Vedalaşırken Peygamberimiz ne derdi?

Tarih: 08.07.2022 - 06:41 | Güncelleme:

Soru Detayı

- Peygamber Efendimiz vedalaşırken ne derdi ve ne yapardı?

Cevap

Değerli kardeşimiz,

Hz. Peygamber aleyhissalatü vsselam Efendimiz orduyla veya bir kişiyle vedalaşmak istediği zaman şöyle dediği rivayet edilmiştir:

أَسْتَوْدعُ اللَّه دِينَكَ ، وَأَمانَتَكَ ، وخَوَاتِيمَ عَمَلِكَ

Dininizi koruyup emanetlerinizi ifa etmeniz ve amellerinizi hayırla sonuçlandırmanız hususunda sizi Allah’a emanet ediyorum. (Ebu Davud, Cihad 73; Tirmizî, Daavat 44; İbni Mace, Cihad 2)

 Ayrıca; Resul-i Ekrem Efendimiz yolculuğa çıkmak üzere olan bir sahabi ile vedalaşırken onun elini tutar, o şahıs elini çekmedikçe Peygamber aleyhisselatü vesselam onun elini bırakmazdı. (Tirmizî, Daavât 44)

Peygamberimiz (asm), cihada gitmek üzere olan küçük bir müfreze veya büyük bir orduyla hatta yolculuğa çıkacak bir kişi ile de vedalaşmayı ihmal etmezdi.

Efendimiz (asm) veda ettiği kimseleri Allah’a ısmarlarken, onlar için en önemli üç şeyi Cenab-ı Hakk’ın korumasını niyaz ederdi.

Bunlardan birincisi dindir.

Yolculuk zor, zahmetli ve külfetlidir.
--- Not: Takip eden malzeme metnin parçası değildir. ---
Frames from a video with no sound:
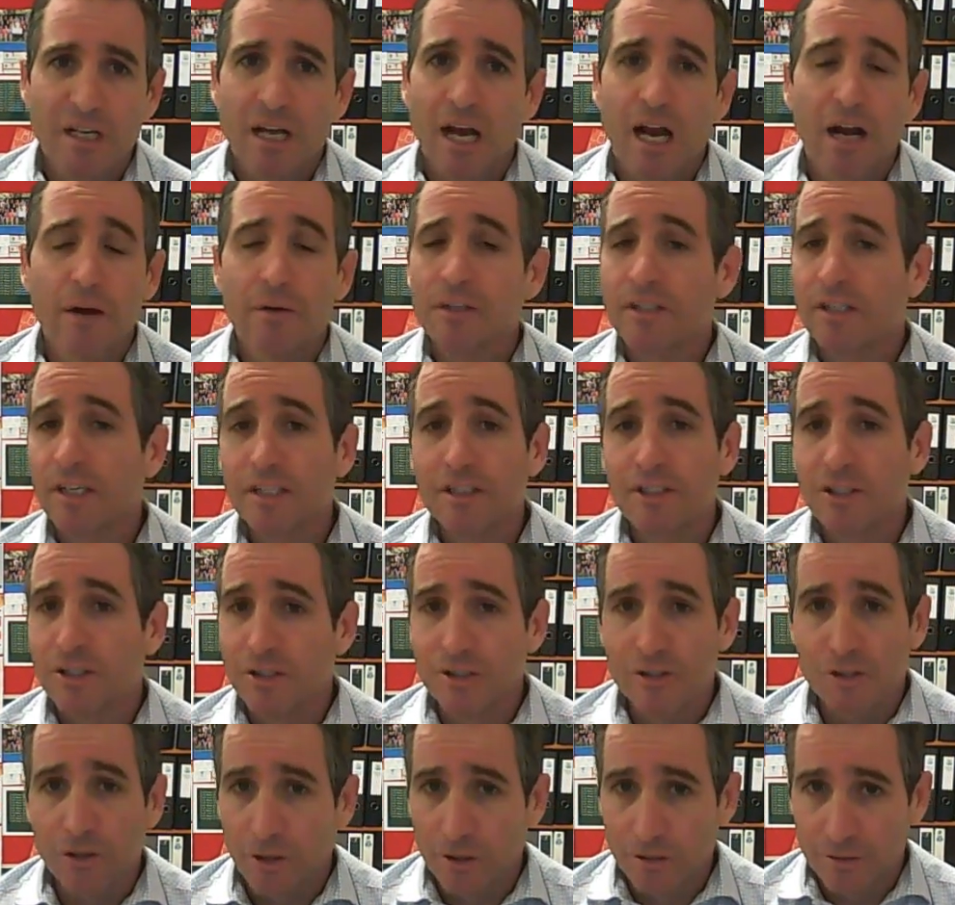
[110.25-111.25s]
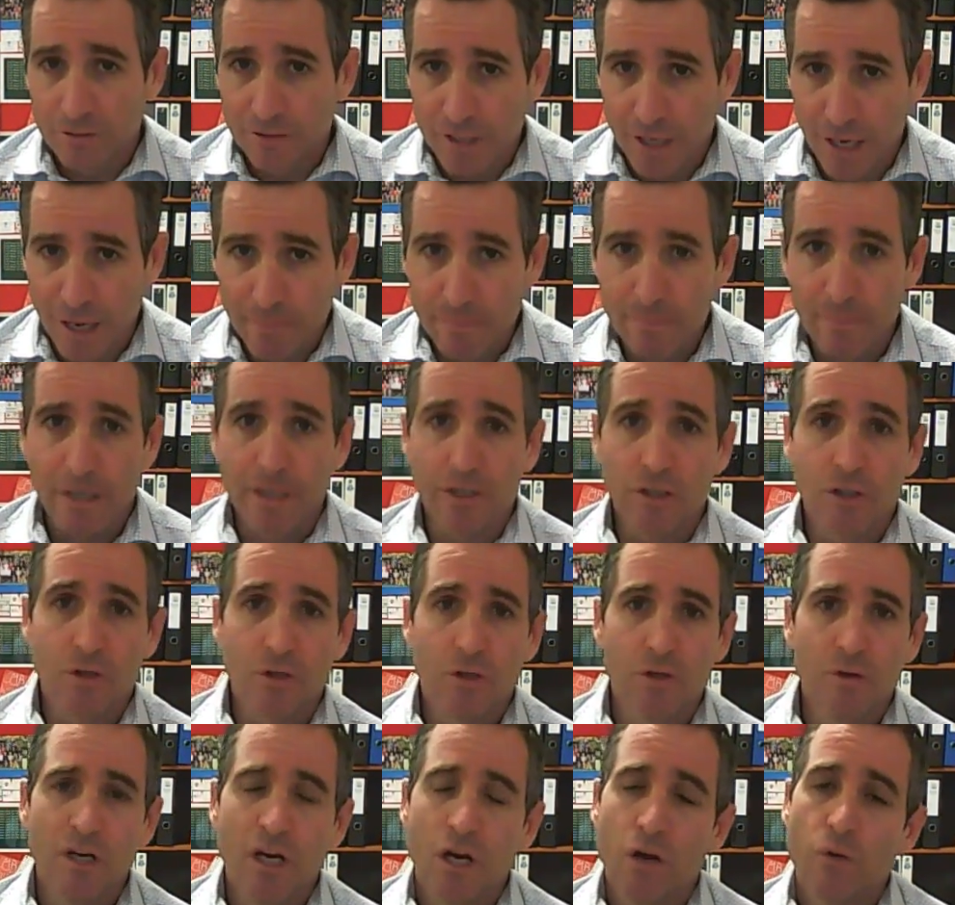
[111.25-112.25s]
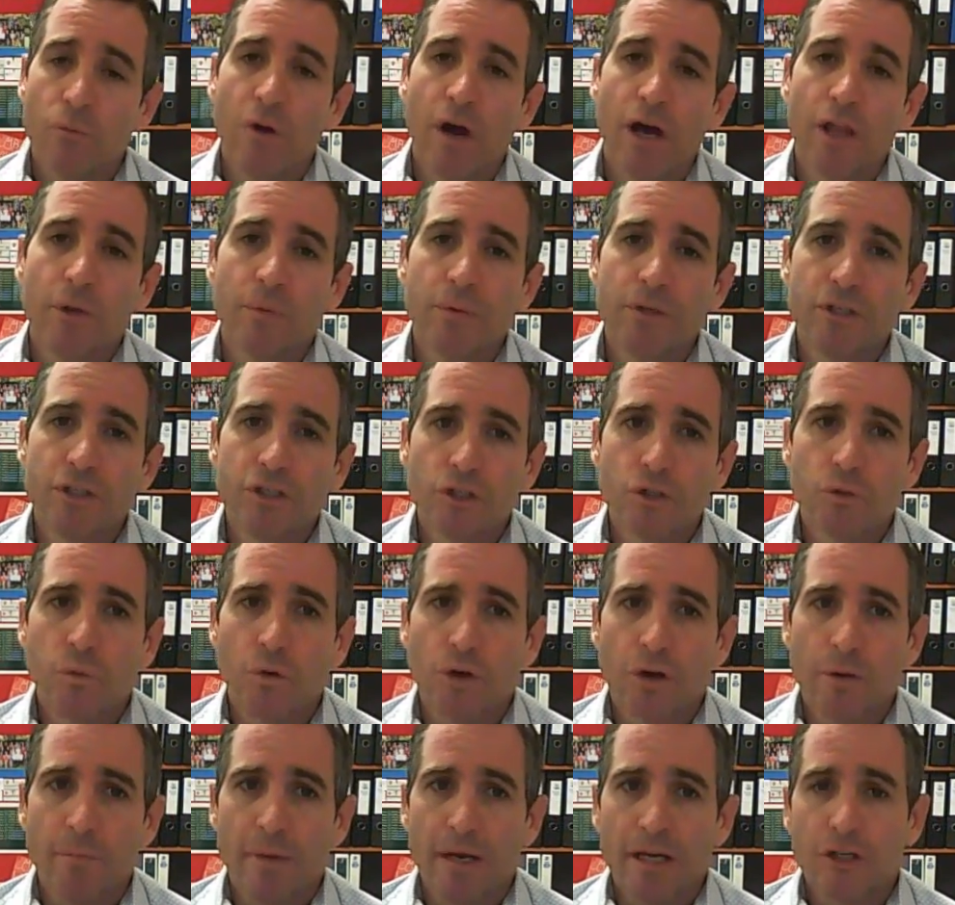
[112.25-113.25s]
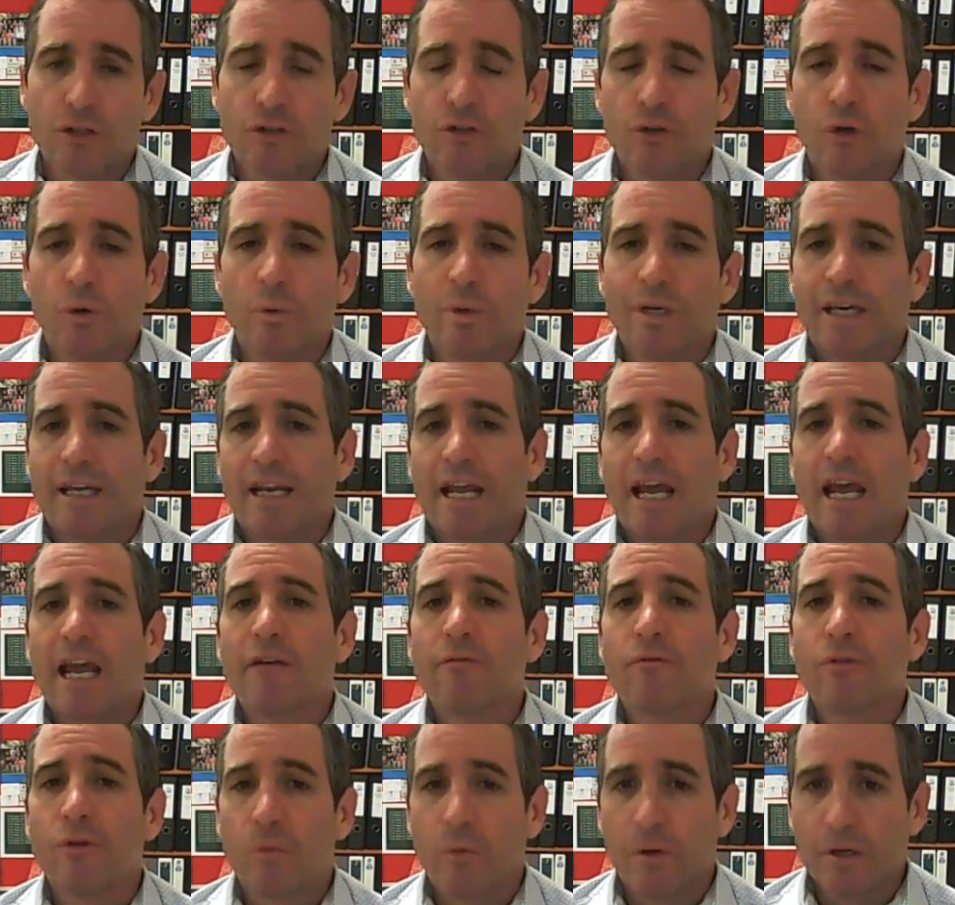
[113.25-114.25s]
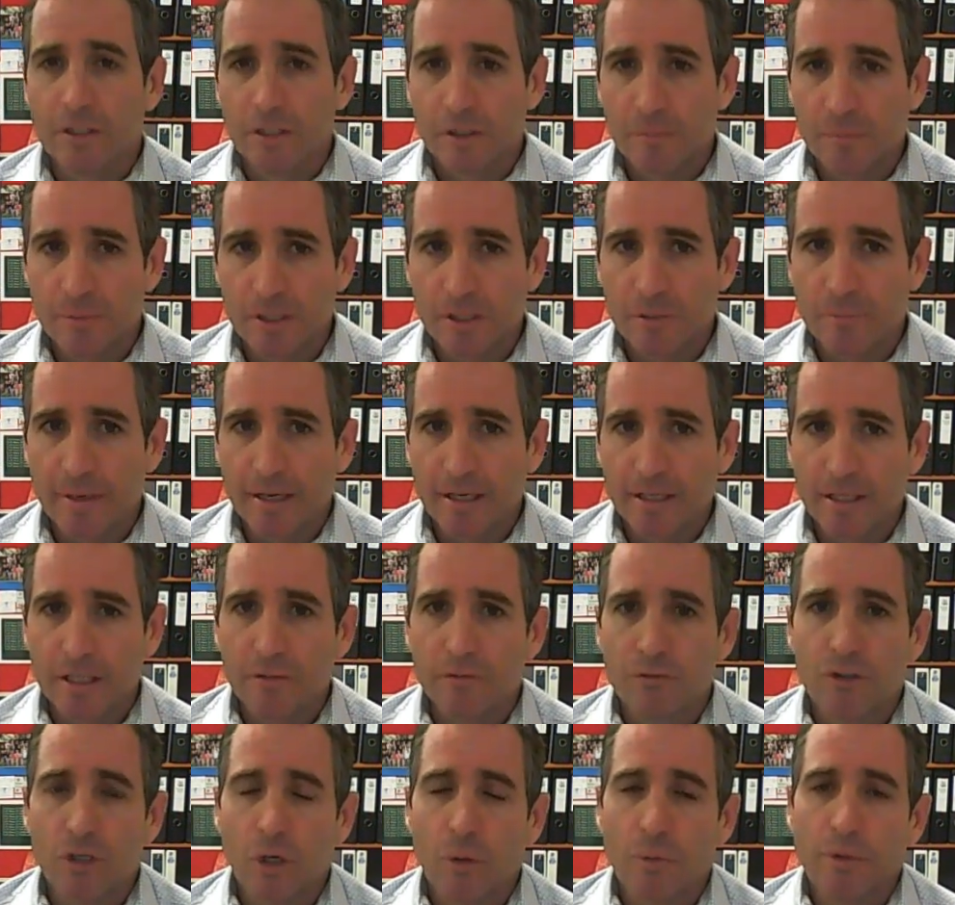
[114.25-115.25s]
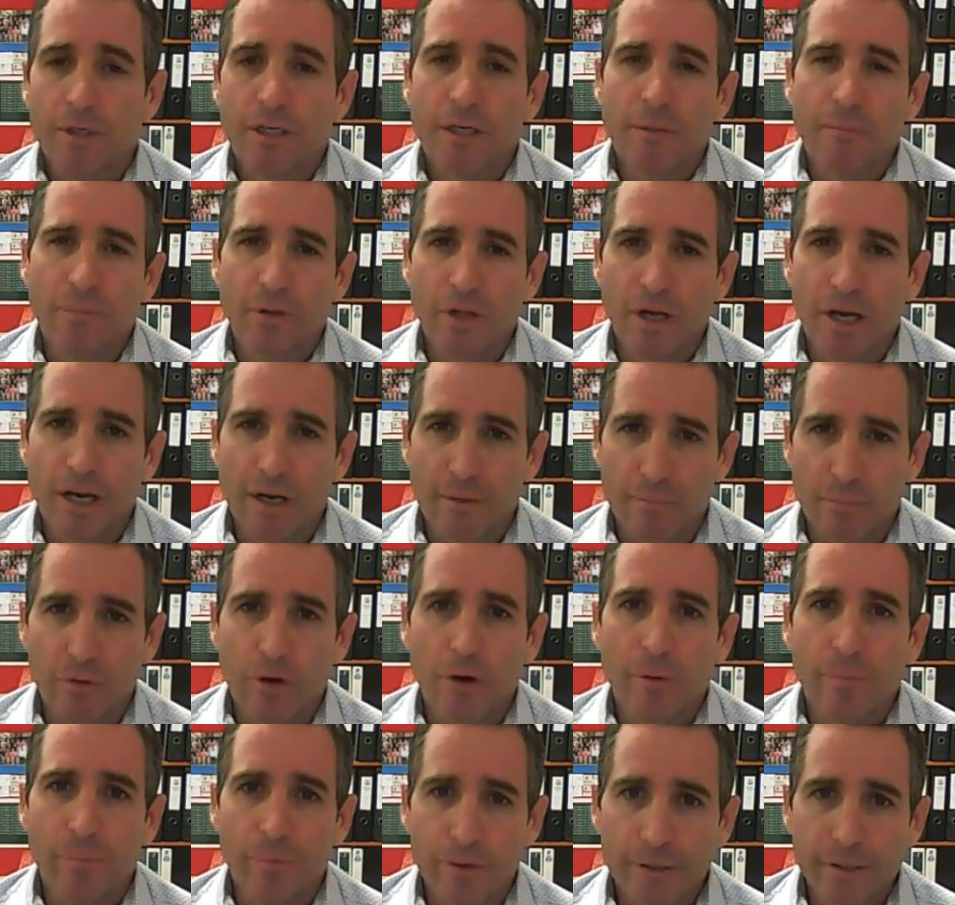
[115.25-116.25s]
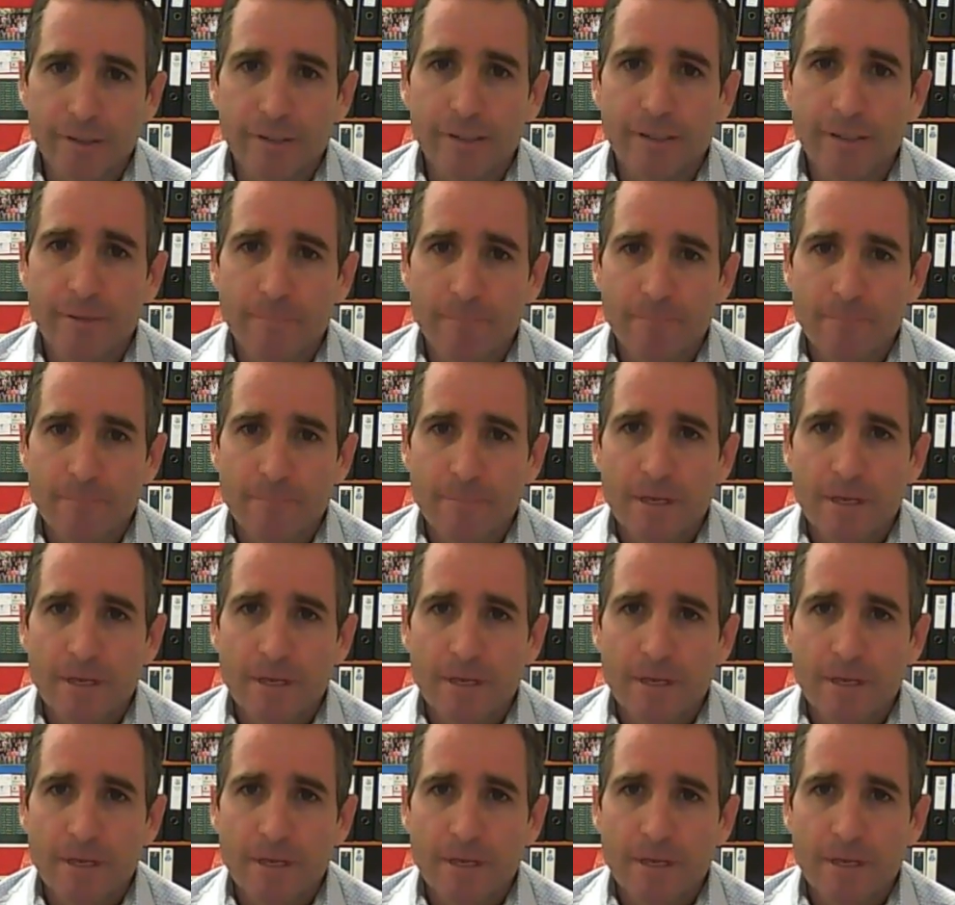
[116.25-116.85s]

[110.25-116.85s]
Our intention is not to humbug you, rather we just want to make sure we get everyone's perspective so we can plan appropriately.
Can emniyetinin bulunmadığı zamanlarda ise, zahmetinin yanında korku ve endişe vericidir. Bir yandan yolculuğun sıkıntısı, öte yandan korku ve endişe insana dinî görevlerini ihmal ettirebilir.
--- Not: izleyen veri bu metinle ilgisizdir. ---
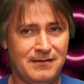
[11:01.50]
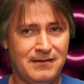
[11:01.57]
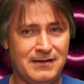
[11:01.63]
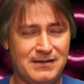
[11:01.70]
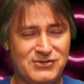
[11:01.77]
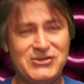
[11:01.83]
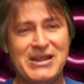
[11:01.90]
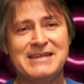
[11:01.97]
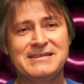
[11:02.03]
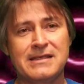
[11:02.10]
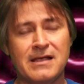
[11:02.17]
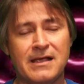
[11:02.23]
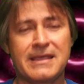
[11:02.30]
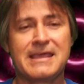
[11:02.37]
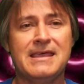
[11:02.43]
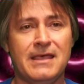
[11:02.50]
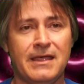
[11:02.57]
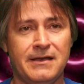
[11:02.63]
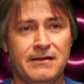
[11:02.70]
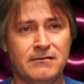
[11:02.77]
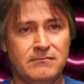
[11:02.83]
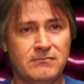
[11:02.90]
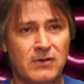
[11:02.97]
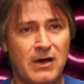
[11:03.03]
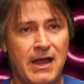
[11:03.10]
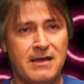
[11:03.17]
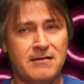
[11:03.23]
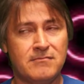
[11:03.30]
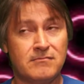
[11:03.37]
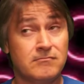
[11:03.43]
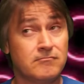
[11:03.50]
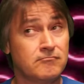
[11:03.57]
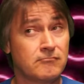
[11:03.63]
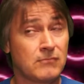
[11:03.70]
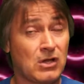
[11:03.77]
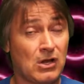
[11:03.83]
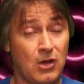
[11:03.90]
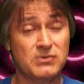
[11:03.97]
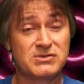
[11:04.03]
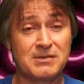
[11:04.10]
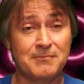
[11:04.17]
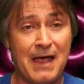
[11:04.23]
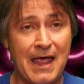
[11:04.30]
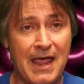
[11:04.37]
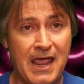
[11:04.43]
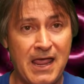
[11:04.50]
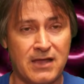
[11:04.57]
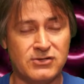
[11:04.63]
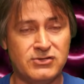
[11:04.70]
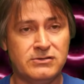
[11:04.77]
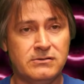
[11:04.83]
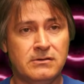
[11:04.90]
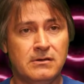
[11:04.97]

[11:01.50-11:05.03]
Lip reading: is chasing a kid, right? Close to my age.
İşte Peygamber Efendimiz (asm) bir kimseye “Dinini Allah’a emanet ediyorum.” demekle, dinî vazifelerini tam manasıyla yapma konusunda Cenab-ı Hakk’ın sana yardım etmesini niyaz ediyorum, demiş olmaktadır.

Resul-i Ekrem’in Allah Teala’ya ısmarladığı şeylerin ikincisi emanettir.
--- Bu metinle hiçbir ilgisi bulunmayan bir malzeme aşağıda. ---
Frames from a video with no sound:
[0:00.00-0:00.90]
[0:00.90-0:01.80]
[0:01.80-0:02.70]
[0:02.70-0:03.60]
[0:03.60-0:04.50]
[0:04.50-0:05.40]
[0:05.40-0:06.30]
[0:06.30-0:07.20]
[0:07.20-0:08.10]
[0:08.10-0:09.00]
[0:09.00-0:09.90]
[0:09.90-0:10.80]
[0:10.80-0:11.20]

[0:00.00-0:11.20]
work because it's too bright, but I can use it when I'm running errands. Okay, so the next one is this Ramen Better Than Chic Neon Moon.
Sefere çıkacak kimsenin birine bıraktığı veya birilerinin ona verdiği şeyler birer emanettir. Geride bırakılan aile fertleri, mal ve servet birer emanet olduğu gibi, yolculuk sırasında karşılaşılan insanlardan alınan verilen şeyler de birer emanettir.

Allah Teala’nın insanı sorumlu tuttuğu her şeye birer emanet gözüyle bakmalıdır.

Resulullah Efendimiz (asm), yolcuyla ilgili bu gibi hususların gerektiği şekilde korunmasını da Allah’a emanet etmektedir.

Onun (asm) Cenab-ı Mevla’ya ısmarladığı şeylerin üçüncüsü, işlerin hayırlı bir şekilde sonuçlanmasıdır.

Bu sonuncu temenni ile hem seferde yapılan işlerin hem de hayat boyu yapılan amellerin hayırlı bir sonuca ermesi niyaz edilmektedir.

Efendimiz (asm) bu ifadesiyle, hayatın gayesinin hüsnü hatime, yani mutlu bir son olduğuna dikkatimizi çekmektedir. Buna göre:

- Yolculuğa çıkan kimse, yakınlarıyla ve hayır dualarını umduğu kimselerle vedalaşmalı, onlar da kendisine hayırlar temenni etmelidir.

- İnsan sıkıntılı yolculuk sebebiyle dinî görevlerini ihmal etmemeli, başkalarının hakkını çiğnememelidir.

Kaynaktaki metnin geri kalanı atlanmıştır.